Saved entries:
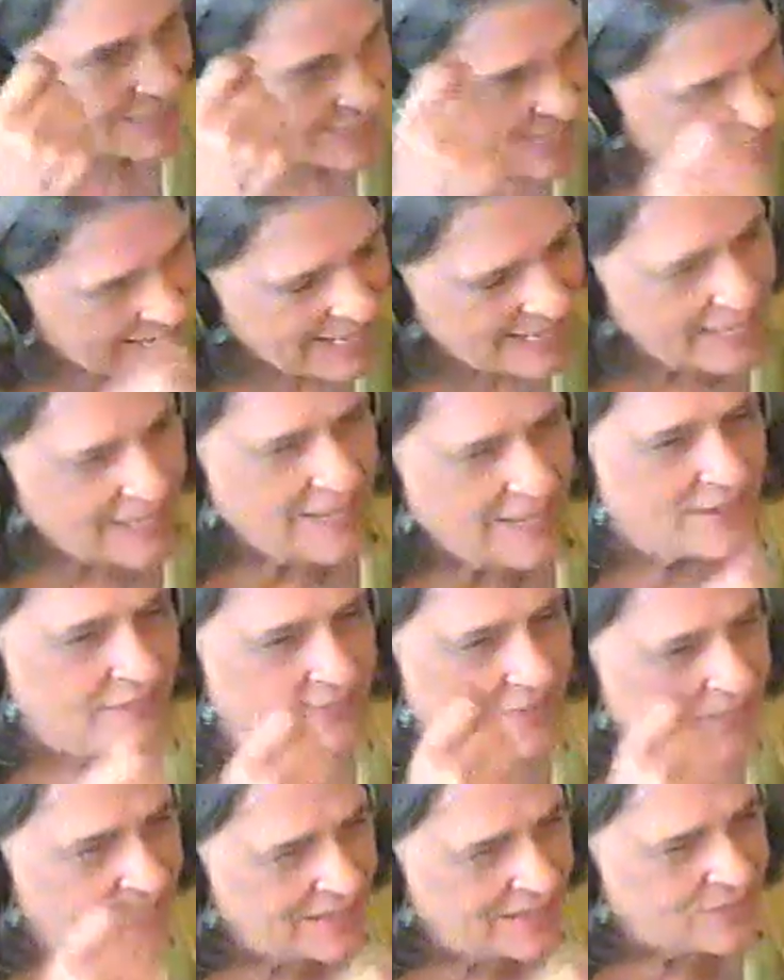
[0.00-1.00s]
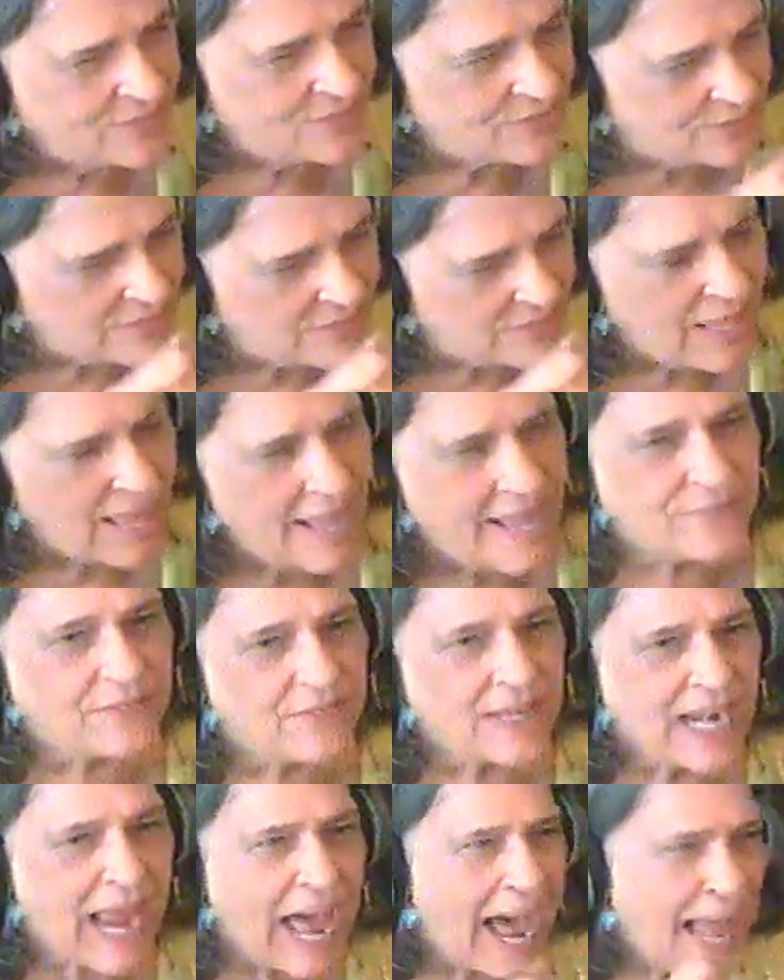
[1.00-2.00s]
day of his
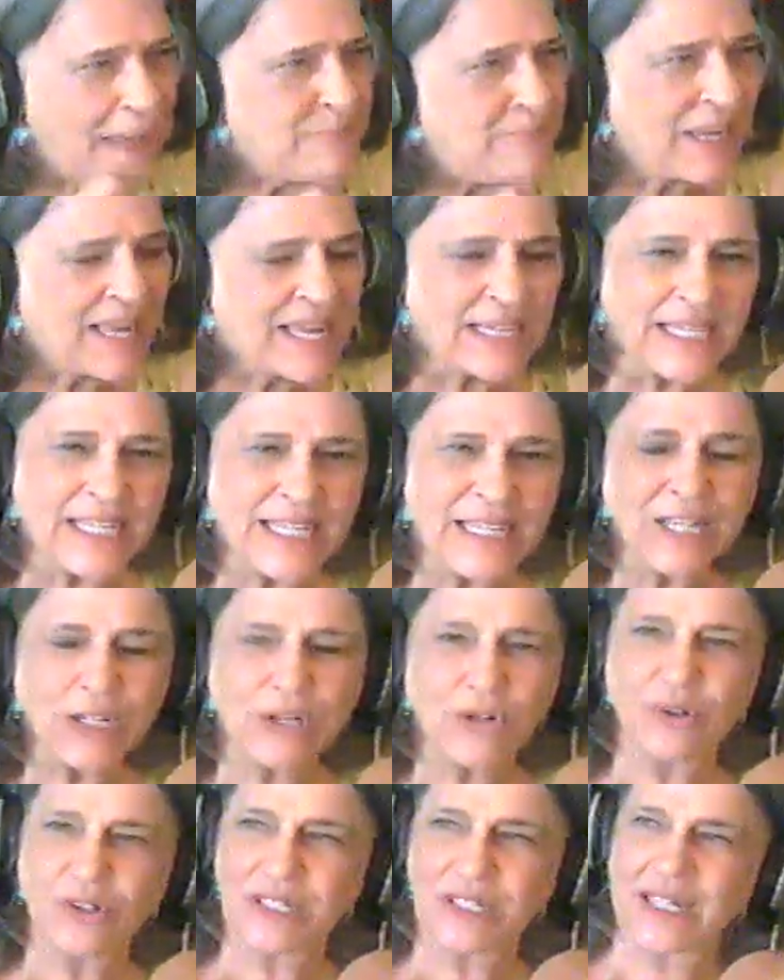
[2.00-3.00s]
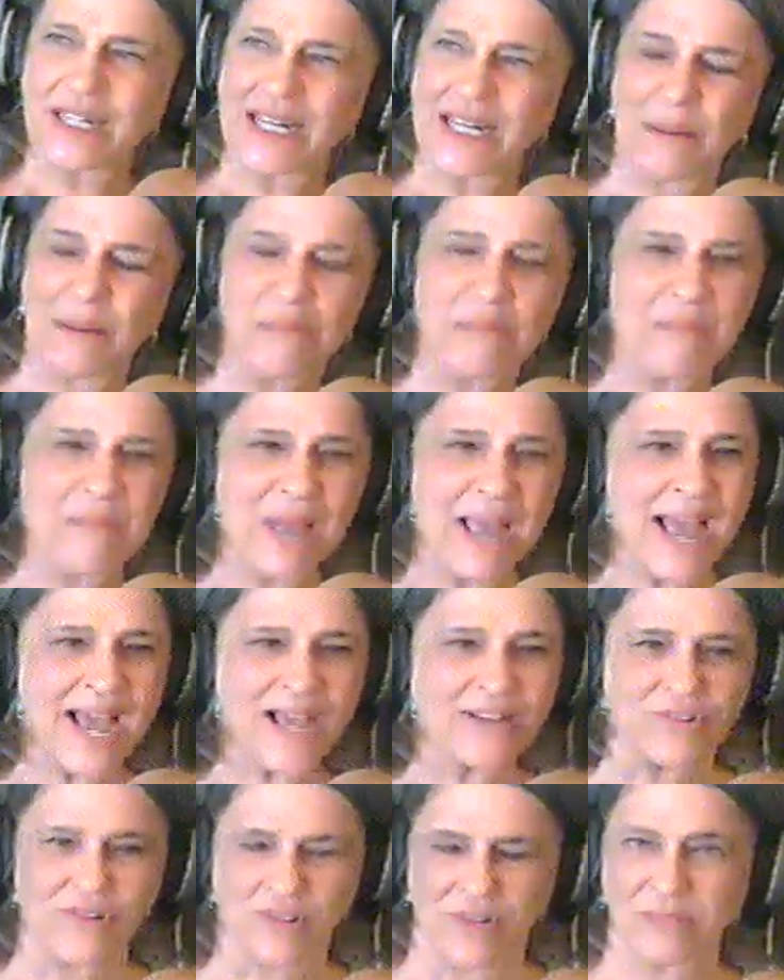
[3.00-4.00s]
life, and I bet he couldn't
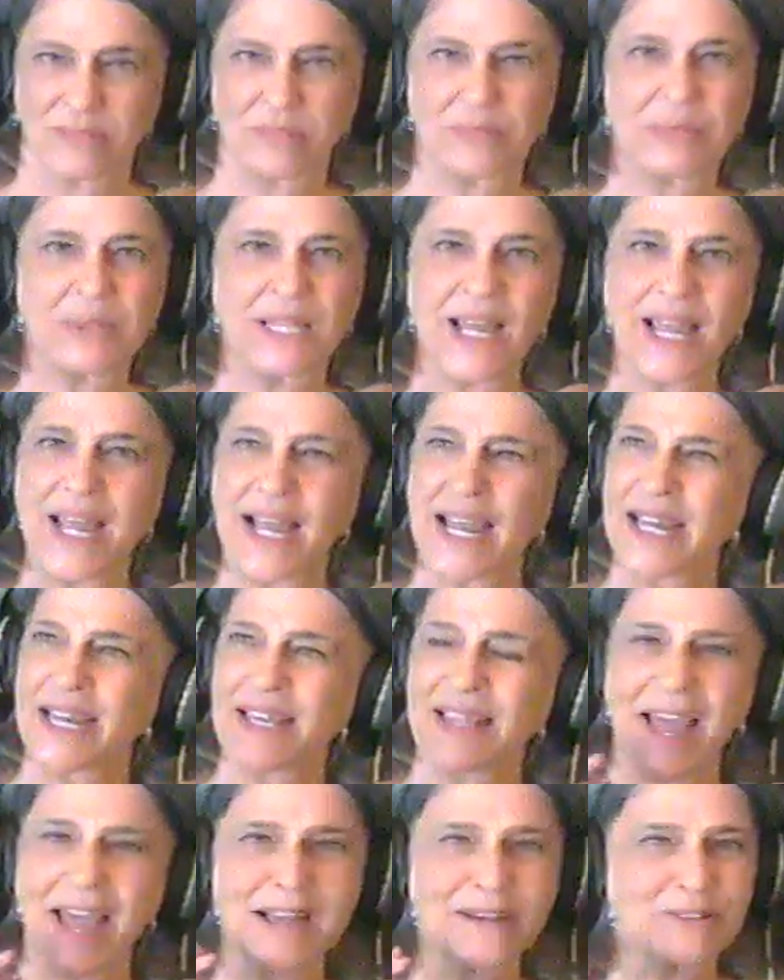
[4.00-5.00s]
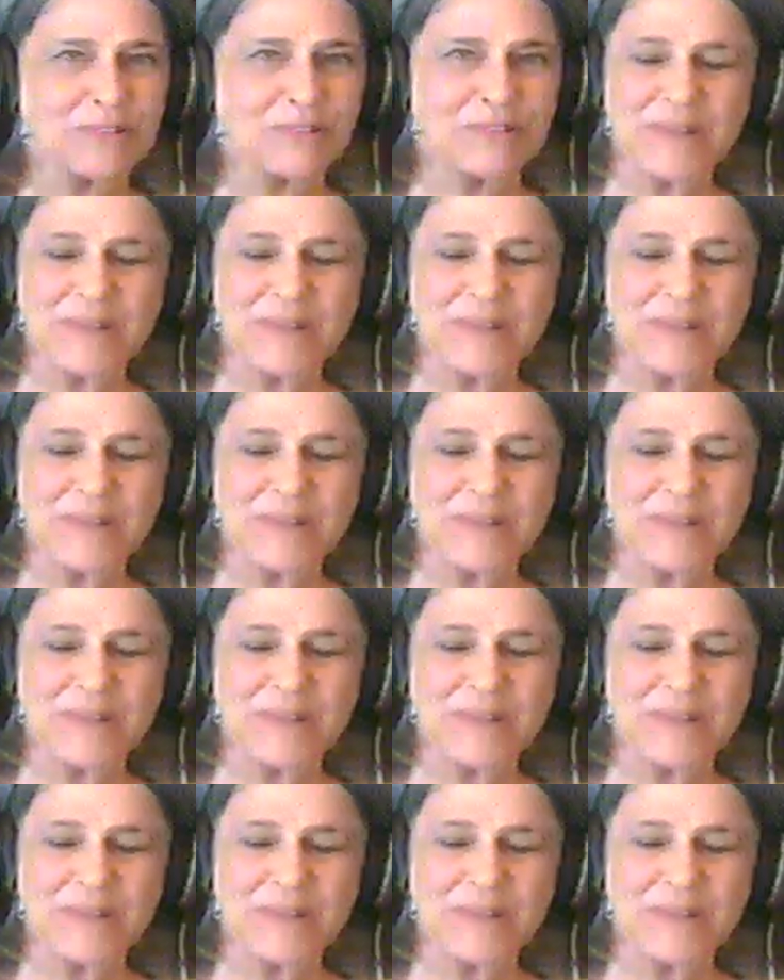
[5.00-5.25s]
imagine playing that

### Required action:
Return every entry word for word, minus the pictures.

### Output of the task:
[0.00-1.00s]
[1.00-2.00s]
day of his
[2.00-3.00s]
[3.00-4.00s]
life, and I bet he couldn't
[4.00-5.00s]
[5.00-5.25s]
imagine playing that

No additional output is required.